• [THE PROBLEM]
Output every line of the material exactly, omitting images.

• [DATA PROVIDED]
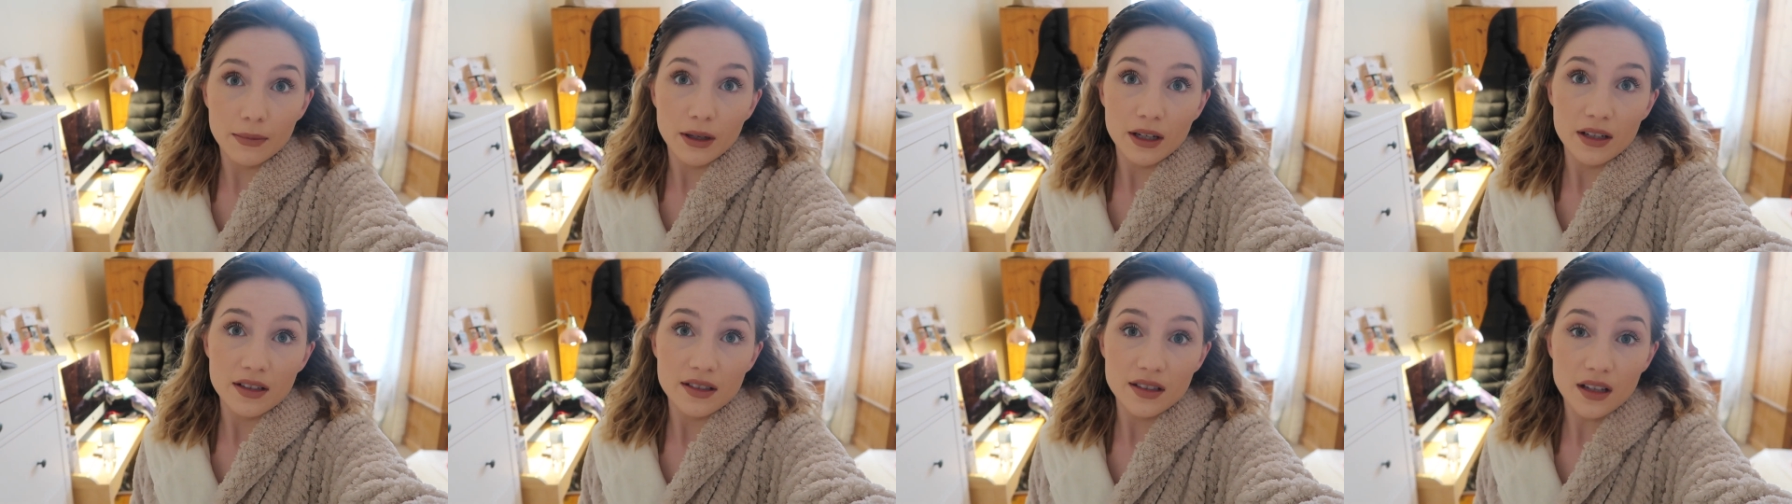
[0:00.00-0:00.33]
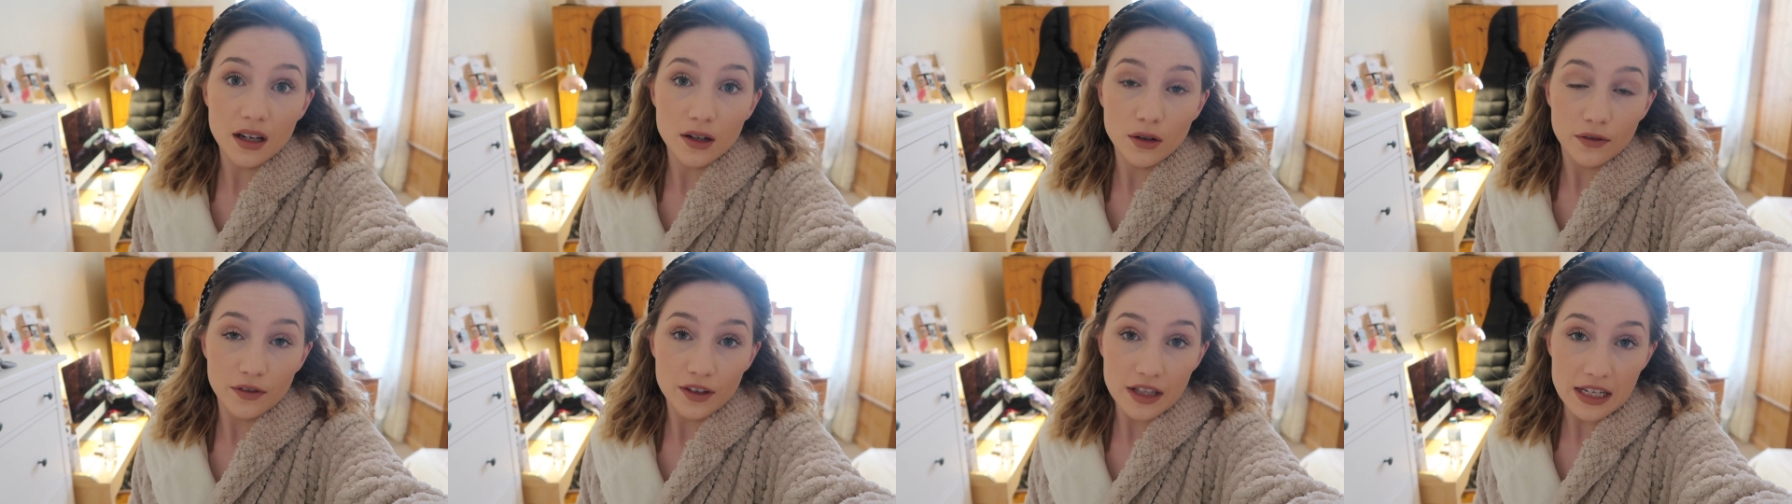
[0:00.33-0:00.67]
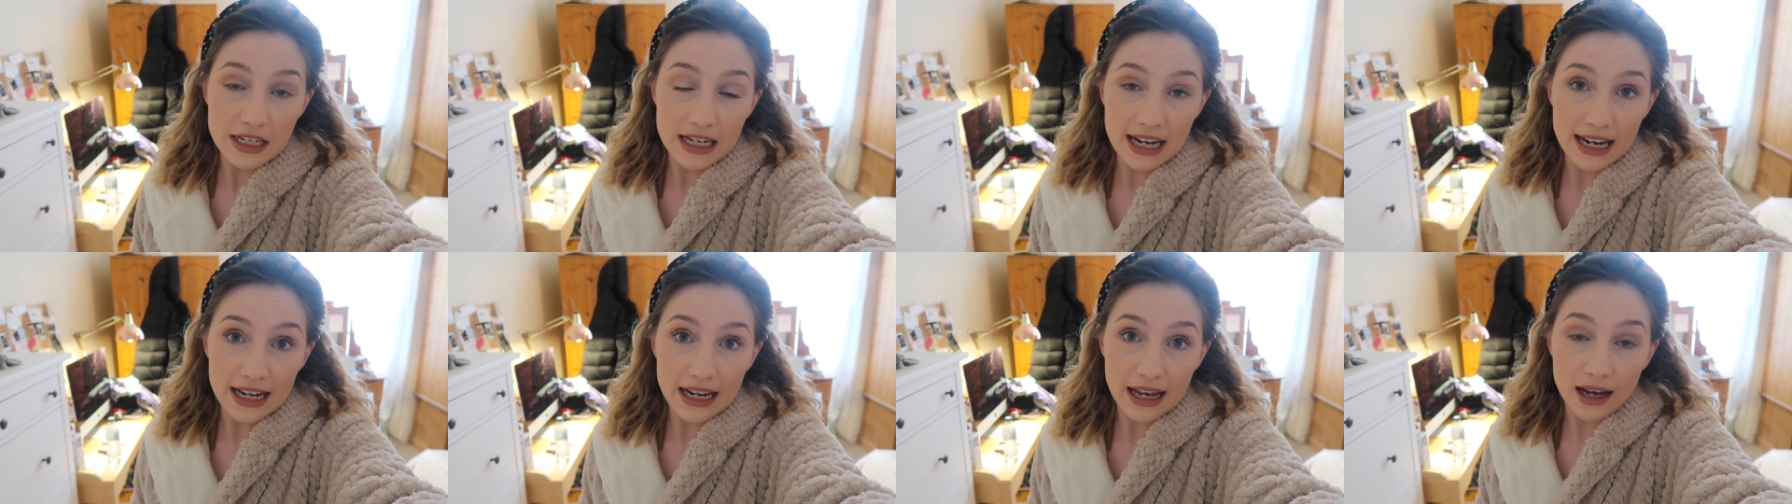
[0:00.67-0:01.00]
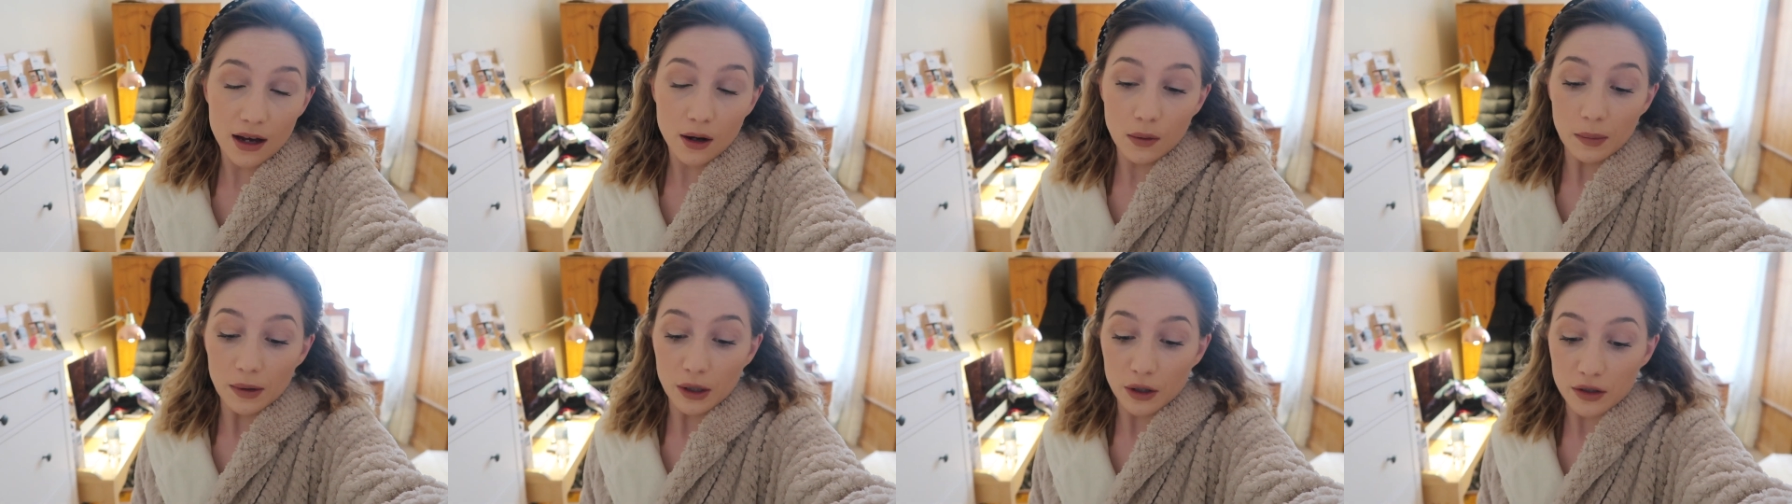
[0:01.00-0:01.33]
going to sign off for the day
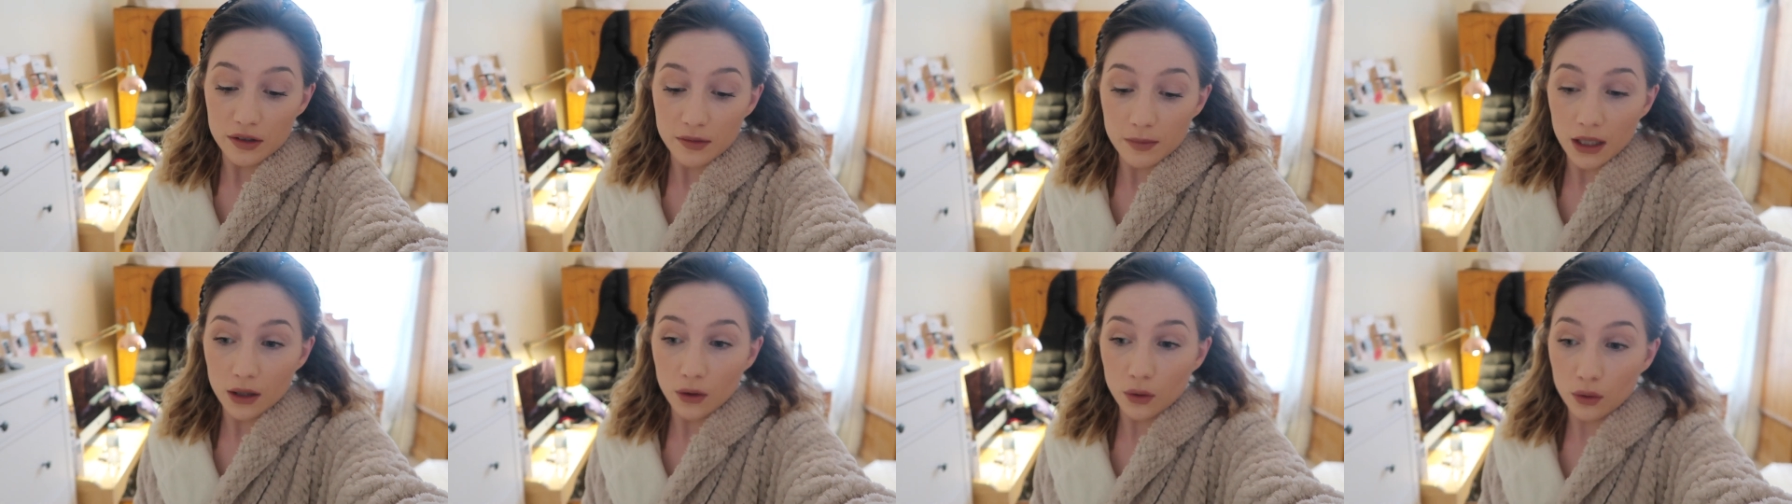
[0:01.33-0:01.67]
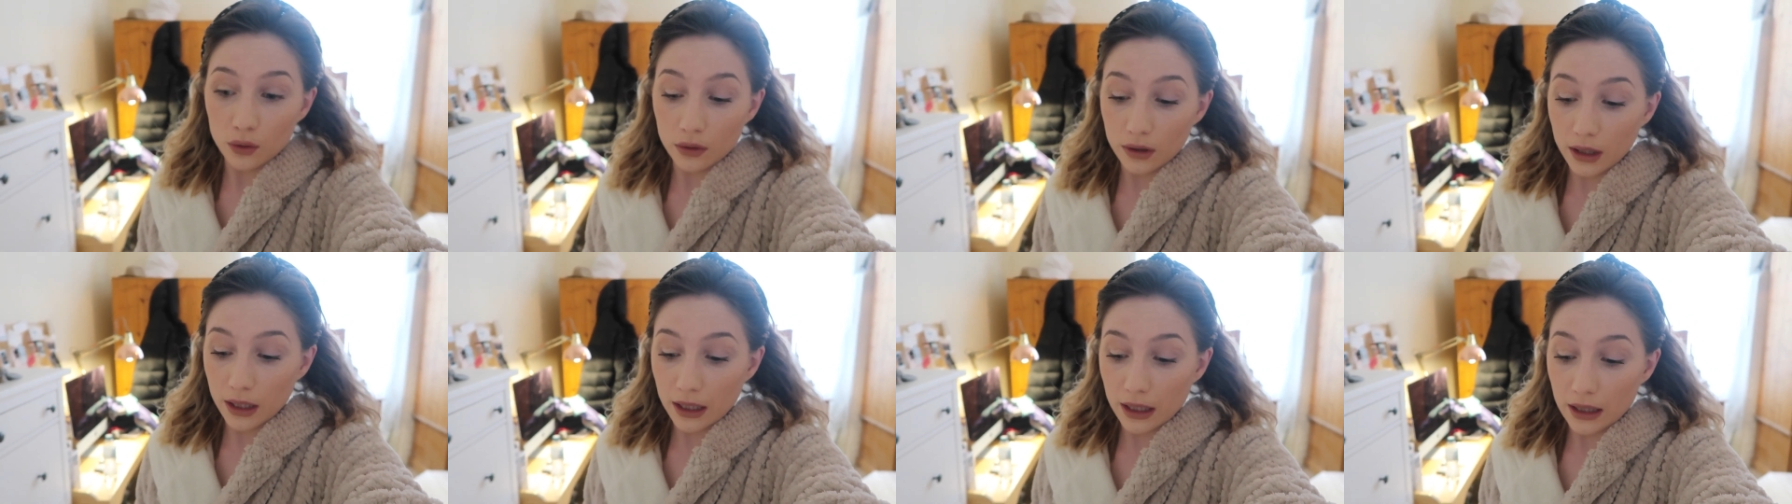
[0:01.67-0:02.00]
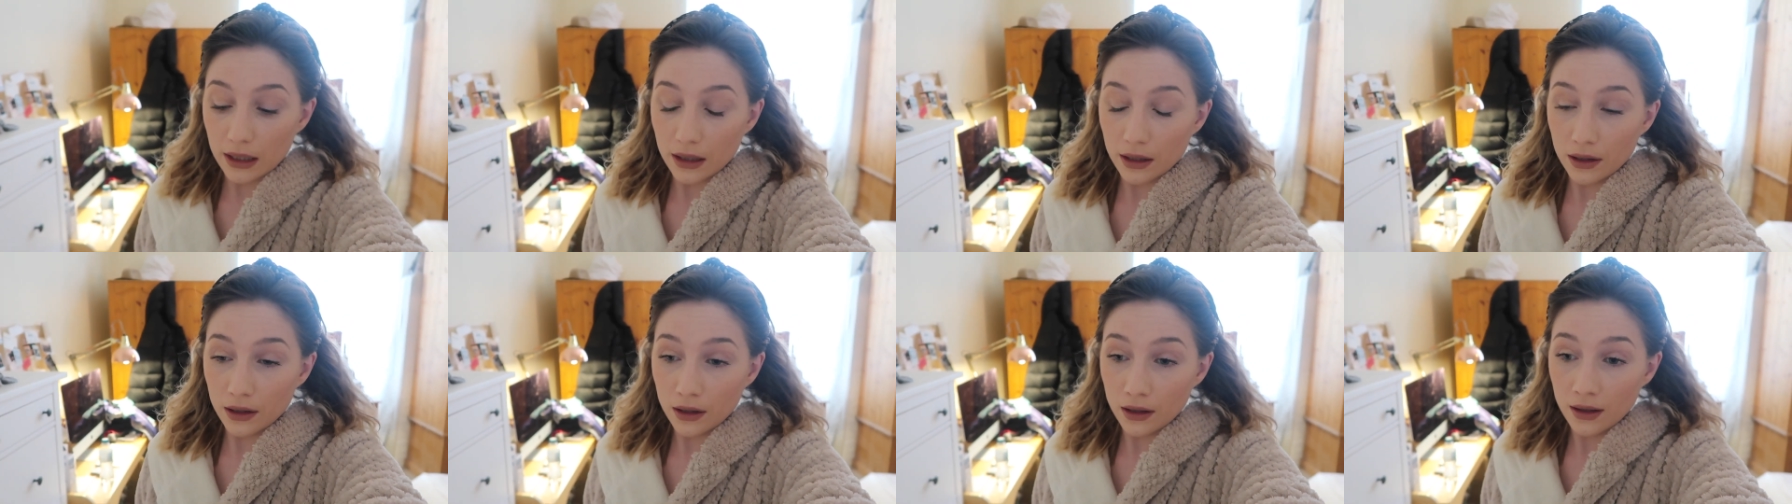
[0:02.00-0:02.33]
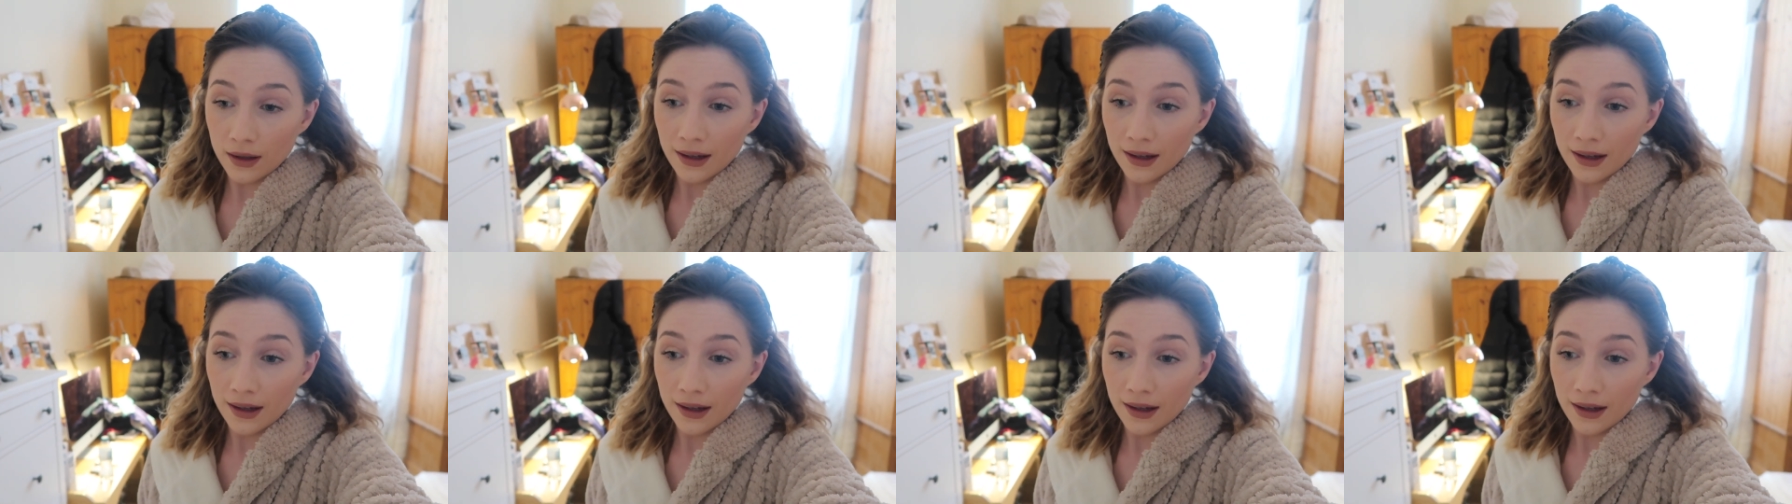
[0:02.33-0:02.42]
now because me and Courtney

• [OUTPUT BELOW]
[0:00.00-0:00.33]
[0:00.33-0:00.67]
[0:00.67-0:01.00]
[0:01.00-0:01.33]
going to sign off for the day
[0:01.33-0:01.67]
[0:01.67-0:02.00]
[0:02.00-0:02.33]
[0:02.33-0:02.42]
now because me and Courtney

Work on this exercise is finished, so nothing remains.